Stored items
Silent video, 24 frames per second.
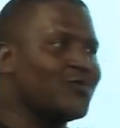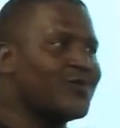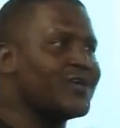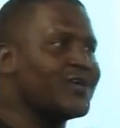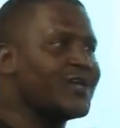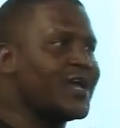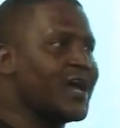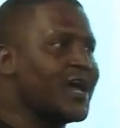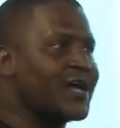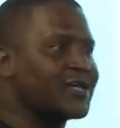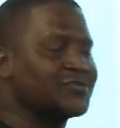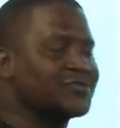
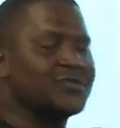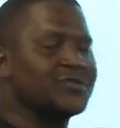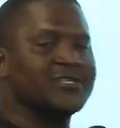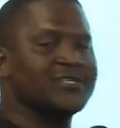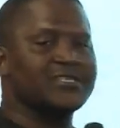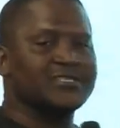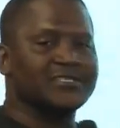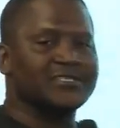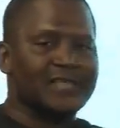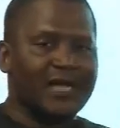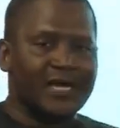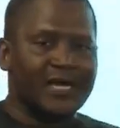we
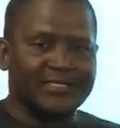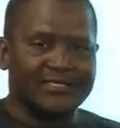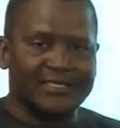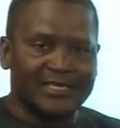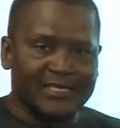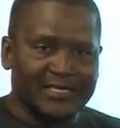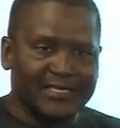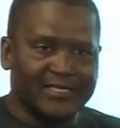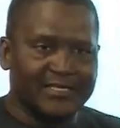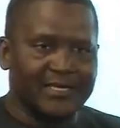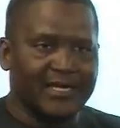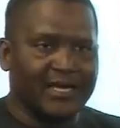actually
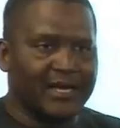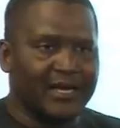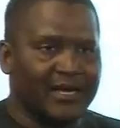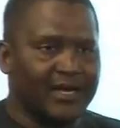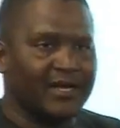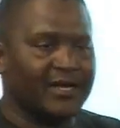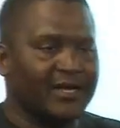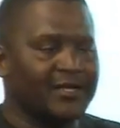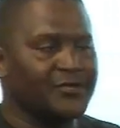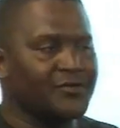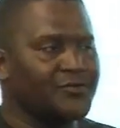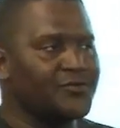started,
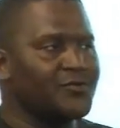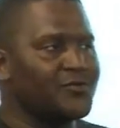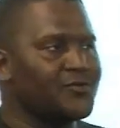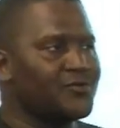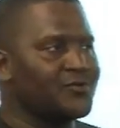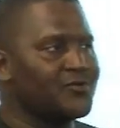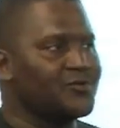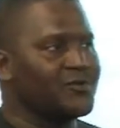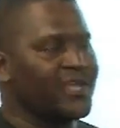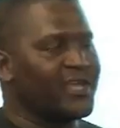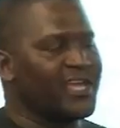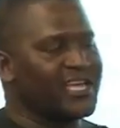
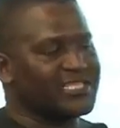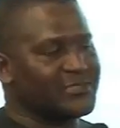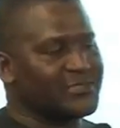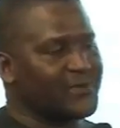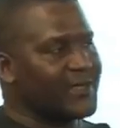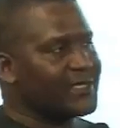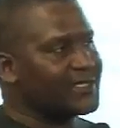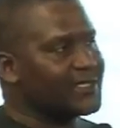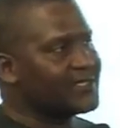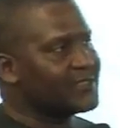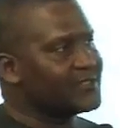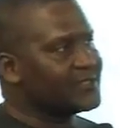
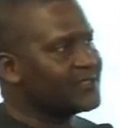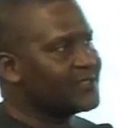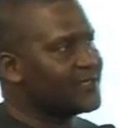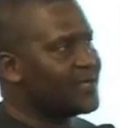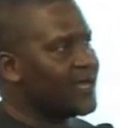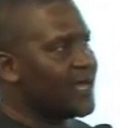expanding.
* * *
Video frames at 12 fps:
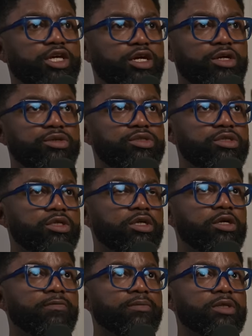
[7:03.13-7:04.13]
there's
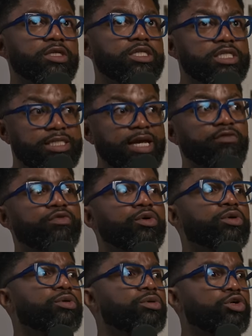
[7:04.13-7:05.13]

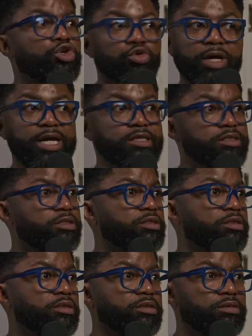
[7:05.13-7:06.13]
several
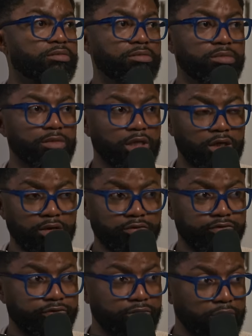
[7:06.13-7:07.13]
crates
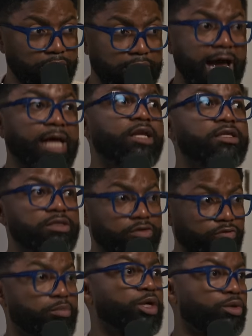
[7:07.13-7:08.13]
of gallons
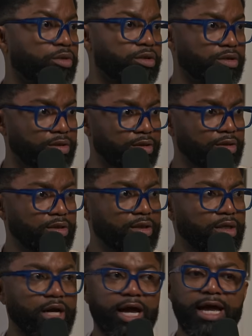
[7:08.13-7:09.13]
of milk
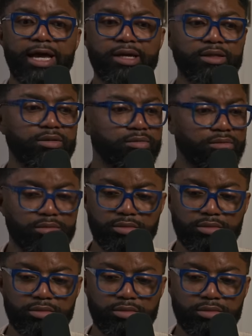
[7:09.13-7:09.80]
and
...
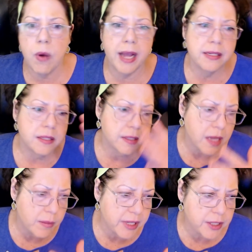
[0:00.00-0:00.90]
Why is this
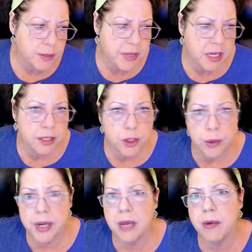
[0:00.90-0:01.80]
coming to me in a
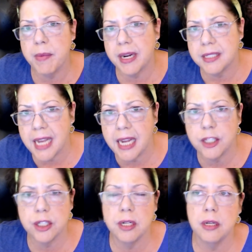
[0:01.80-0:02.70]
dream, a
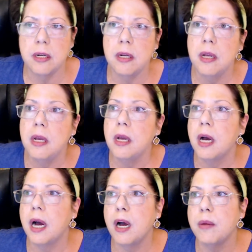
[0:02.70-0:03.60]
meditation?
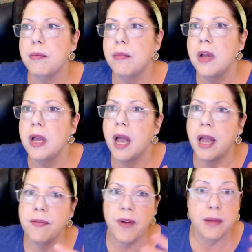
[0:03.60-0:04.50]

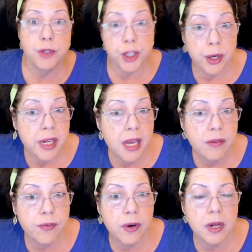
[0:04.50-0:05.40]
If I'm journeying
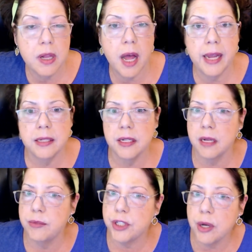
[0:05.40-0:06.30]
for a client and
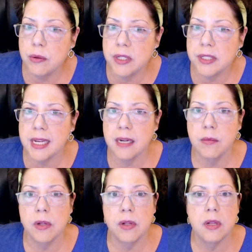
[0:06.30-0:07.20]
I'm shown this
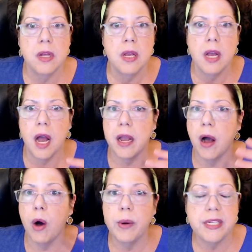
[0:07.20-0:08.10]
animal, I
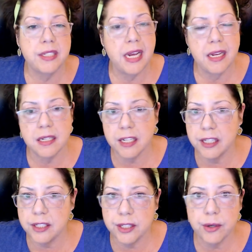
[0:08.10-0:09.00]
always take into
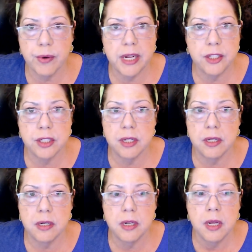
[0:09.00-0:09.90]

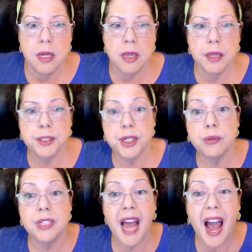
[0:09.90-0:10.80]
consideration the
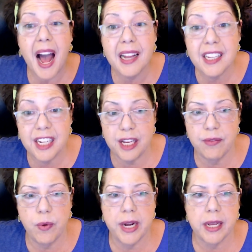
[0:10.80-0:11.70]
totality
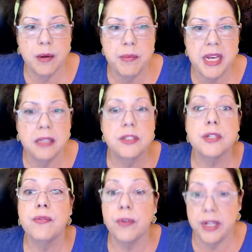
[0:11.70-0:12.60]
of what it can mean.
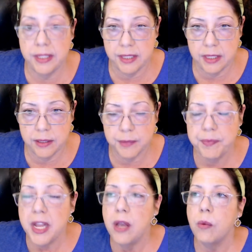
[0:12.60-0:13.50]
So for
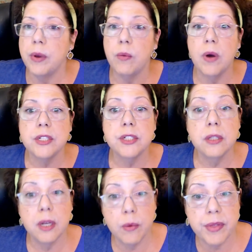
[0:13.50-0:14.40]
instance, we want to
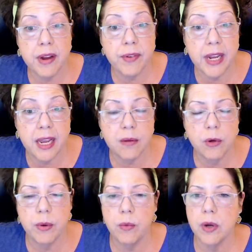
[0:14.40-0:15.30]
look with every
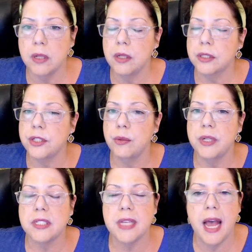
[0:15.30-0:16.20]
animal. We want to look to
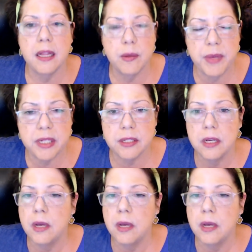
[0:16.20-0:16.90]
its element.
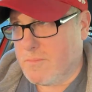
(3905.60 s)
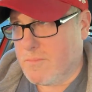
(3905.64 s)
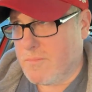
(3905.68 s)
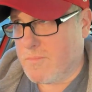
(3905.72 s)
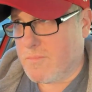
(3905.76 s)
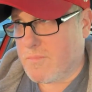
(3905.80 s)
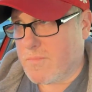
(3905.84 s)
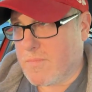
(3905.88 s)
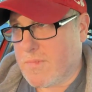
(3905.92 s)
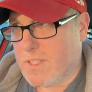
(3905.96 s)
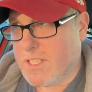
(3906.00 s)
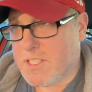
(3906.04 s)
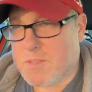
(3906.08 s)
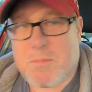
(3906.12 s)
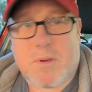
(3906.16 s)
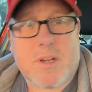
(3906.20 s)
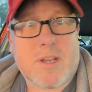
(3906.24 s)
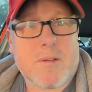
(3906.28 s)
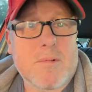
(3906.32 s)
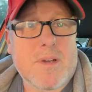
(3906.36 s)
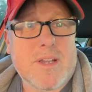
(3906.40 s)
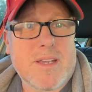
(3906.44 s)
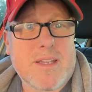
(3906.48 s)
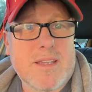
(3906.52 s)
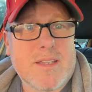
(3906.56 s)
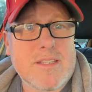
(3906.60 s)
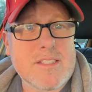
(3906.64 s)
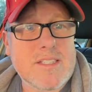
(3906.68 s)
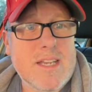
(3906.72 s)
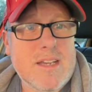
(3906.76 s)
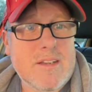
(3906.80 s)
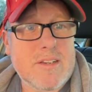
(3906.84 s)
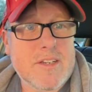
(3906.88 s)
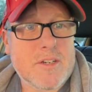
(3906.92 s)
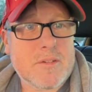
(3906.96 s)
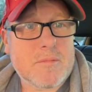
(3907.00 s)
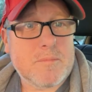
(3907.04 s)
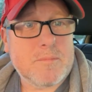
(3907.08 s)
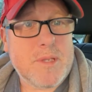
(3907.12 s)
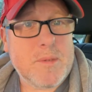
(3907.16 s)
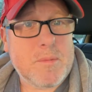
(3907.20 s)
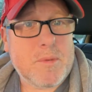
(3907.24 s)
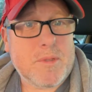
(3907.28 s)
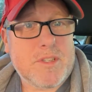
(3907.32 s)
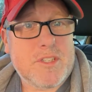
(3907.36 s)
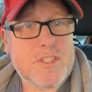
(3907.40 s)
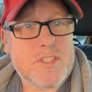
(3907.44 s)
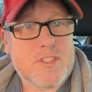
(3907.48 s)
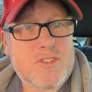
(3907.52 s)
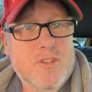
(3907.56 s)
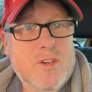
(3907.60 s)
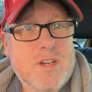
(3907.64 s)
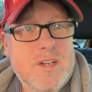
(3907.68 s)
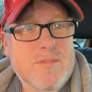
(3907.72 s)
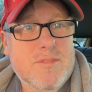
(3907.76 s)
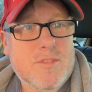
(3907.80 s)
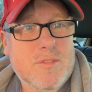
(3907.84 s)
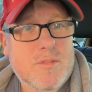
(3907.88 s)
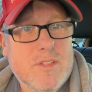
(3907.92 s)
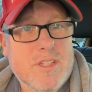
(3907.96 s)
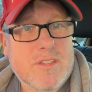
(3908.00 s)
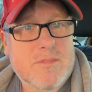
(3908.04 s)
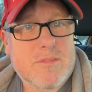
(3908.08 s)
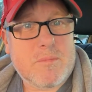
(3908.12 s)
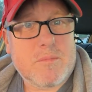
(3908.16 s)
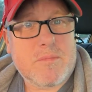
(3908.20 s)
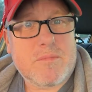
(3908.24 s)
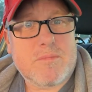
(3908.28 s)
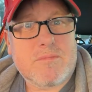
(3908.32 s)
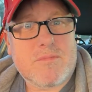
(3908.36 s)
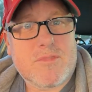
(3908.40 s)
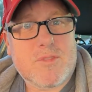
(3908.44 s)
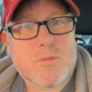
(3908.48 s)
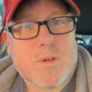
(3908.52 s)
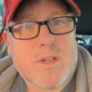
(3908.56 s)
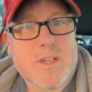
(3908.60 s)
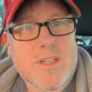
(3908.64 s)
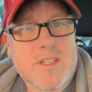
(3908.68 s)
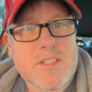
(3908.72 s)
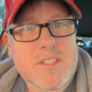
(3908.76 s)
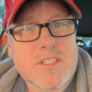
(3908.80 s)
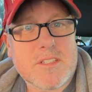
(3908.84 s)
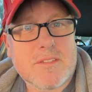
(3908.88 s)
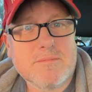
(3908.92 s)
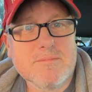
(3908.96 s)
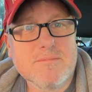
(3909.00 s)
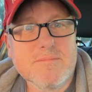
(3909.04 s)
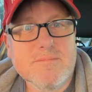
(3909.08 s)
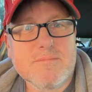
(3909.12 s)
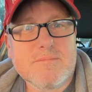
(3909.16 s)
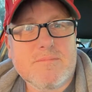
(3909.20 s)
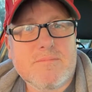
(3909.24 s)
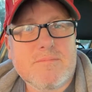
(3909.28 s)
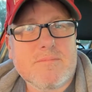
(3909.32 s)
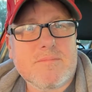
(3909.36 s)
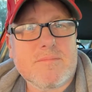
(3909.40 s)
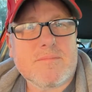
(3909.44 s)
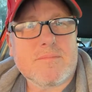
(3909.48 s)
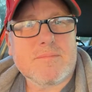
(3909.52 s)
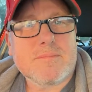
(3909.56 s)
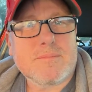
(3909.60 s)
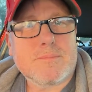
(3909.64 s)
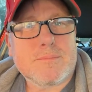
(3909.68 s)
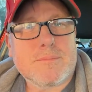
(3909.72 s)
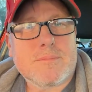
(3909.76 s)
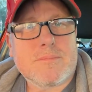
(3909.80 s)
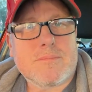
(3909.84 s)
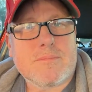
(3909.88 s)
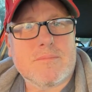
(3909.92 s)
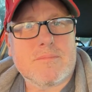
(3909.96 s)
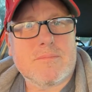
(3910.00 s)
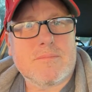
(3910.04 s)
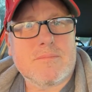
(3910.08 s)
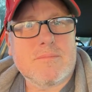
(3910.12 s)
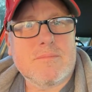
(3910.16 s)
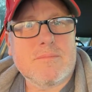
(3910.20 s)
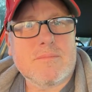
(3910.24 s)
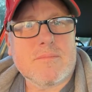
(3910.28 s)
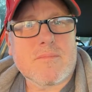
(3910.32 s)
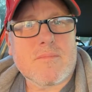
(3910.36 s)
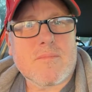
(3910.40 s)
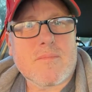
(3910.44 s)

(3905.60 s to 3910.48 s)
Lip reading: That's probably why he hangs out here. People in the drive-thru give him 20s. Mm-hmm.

- TASK DESCRIPTION -
From the records above, return exactly the lines running from the one that contains "[0:12.60-0:13.50]" down to the one that contains "(3906.00 s)", both included, without any pictures.

- OUTPUT BELOW -
[0:12.60-0:13.50]
So for
[0:13.50-0:14.40]
instance, we want to
[0:14.40-0:15.30]
look with every
[0:15.30-0:16.20]
animal. We want to look to
[0:16.20-0:16.90]
its element.
(3905.60 s)
(3905.64 s)
(3905.68 s)
(3905.72 s)
(3905.76 s)
(3905.80 s)
(3905.84 s)
(3905.88 s)
(3905.92 s)
(3905.96 s)
(3906.00 s)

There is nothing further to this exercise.